Our task is to honor our ancestors, even those who caved beneath the weight of systematic destruction and became conquerors themselves. Our task is to remember that we are those beautiful Earth People. The ones whose love and prayers were so strong that they could carry 25-ton blue stone monoliths for miles and miles and build the sacred place of prayer known as Stonehenge. That is who we are. When we remember this, the healing of our lineages comes full circle. When we remember this, we will no longer need to borrow spiritual practices from other cultures (although that can be very helpful when there is nothing else to hold onto.) When we remember this, we will remember that the fates of all beings are intertwined with our own. When I remembered this, I found whole-ness in my self—no longer a half-breed, but a daughter of Two Great Lineages, Two Great Rivers that ran together to make one precious child.

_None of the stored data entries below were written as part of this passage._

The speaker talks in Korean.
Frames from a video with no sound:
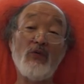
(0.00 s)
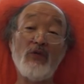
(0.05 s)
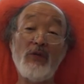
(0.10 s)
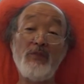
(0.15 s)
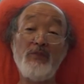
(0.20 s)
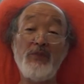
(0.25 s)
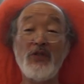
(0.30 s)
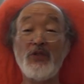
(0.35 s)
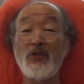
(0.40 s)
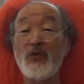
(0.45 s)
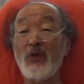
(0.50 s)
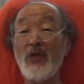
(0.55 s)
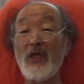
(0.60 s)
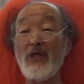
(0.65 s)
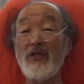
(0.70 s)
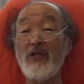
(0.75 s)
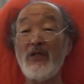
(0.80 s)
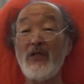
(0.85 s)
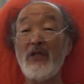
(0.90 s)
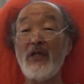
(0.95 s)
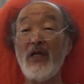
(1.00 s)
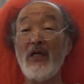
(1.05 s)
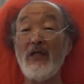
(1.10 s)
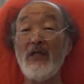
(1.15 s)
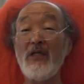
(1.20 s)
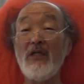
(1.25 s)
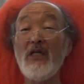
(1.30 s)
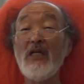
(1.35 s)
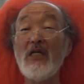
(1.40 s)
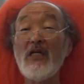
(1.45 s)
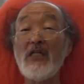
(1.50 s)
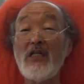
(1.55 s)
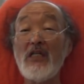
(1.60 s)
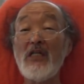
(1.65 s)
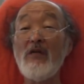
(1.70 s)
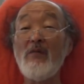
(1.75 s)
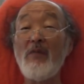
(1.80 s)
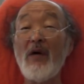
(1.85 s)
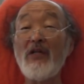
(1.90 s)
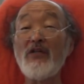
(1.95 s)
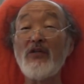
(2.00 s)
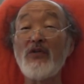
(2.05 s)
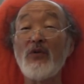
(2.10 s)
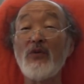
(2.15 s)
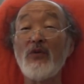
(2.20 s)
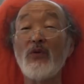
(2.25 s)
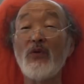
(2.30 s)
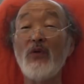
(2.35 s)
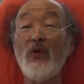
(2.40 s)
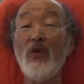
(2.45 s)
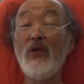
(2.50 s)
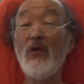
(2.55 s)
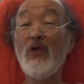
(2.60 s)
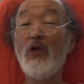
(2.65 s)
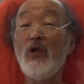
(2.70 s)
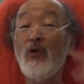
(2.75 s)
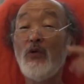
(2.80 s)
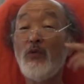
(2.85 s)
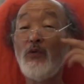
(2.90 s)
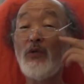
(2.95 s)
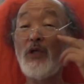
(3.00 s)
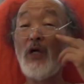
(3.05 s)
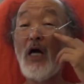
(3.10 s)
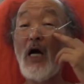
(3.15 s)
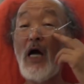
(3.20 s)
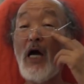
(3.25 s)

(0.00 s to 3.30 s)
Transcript: 우리 피 속에 있을 때는 일반적으로 우리의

This is the story of how I became whole. Some days, it feels like both fire and water live within me. They dance and swirl around one another. In the morning when I wake up, each bows to the other, honoring themselves as equals, as beautiful. When I go to sleep at night they wish each other good dreams. They teach me how it could have been when Columbus first stepped upon Taino shores: a meeting of two long lost brothers, embracing each other and celebrating their unique cultures. They teach me how things can be for our children in the future.
Because that’s what matters most, doesn’t it?
Not how the story goes… but how it ends.
We each hold a pen. Now, let us co-author a story of how humanity fell in love with itself and its Mother Earth once again. Shall we?